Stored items
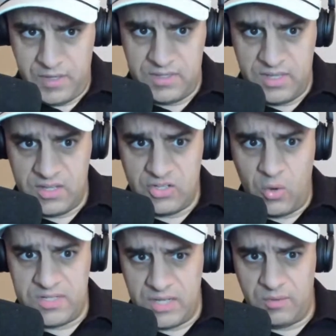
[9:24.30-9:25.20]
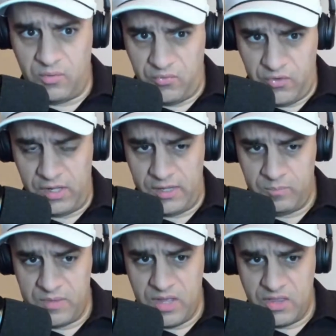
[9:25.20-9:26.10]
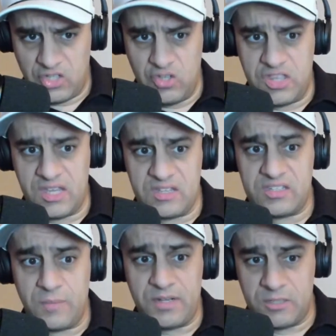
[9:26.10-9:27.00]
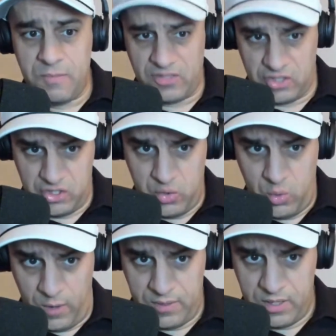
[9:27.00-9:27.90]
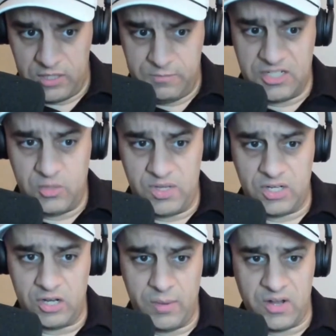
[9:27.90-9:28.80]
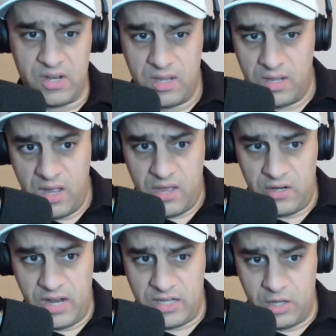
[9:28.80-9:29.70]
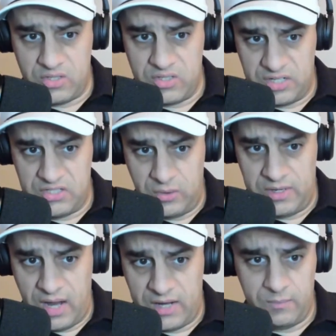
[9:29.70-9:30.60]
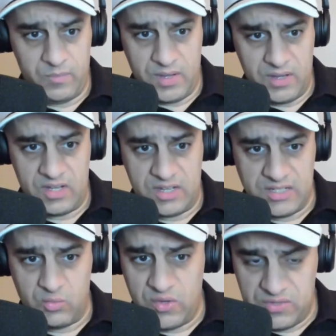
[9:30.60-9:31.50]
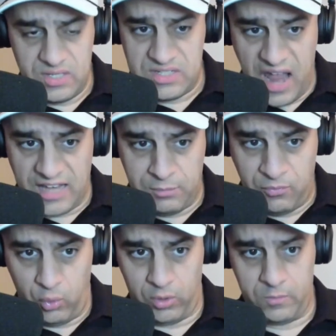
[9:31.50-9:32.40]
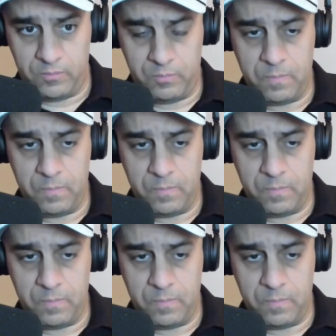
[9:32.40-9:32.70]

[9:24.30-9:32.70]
But there's always something with Philly that you think something is about to screw up, especially when we talk about their head coach, Nick Sirianni, because we've seen this act before.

#### What the exercise asks
Please transcribe every entry exactly as written, leaving the pictures out.

#### Expected output
[9:24.30-9:25.20]
[9:25.20-9:26.10]
[9:26.10-9:27.00]
[9:27.00-9:27.90]
[9:27.90-9:28.80]
[9:28.80-9:29.70]
[9:29.70-9:30.60]
[9:30.60-9:31.50]
[9:31.50-9:32.40]
[9:32.40-9:32.70]

[9:24.30-9:32.70]
But there's always something with Philly that you think something is about to screw up, especially when we talk about their head coach, Nick Sirianni, because we've seen this act before.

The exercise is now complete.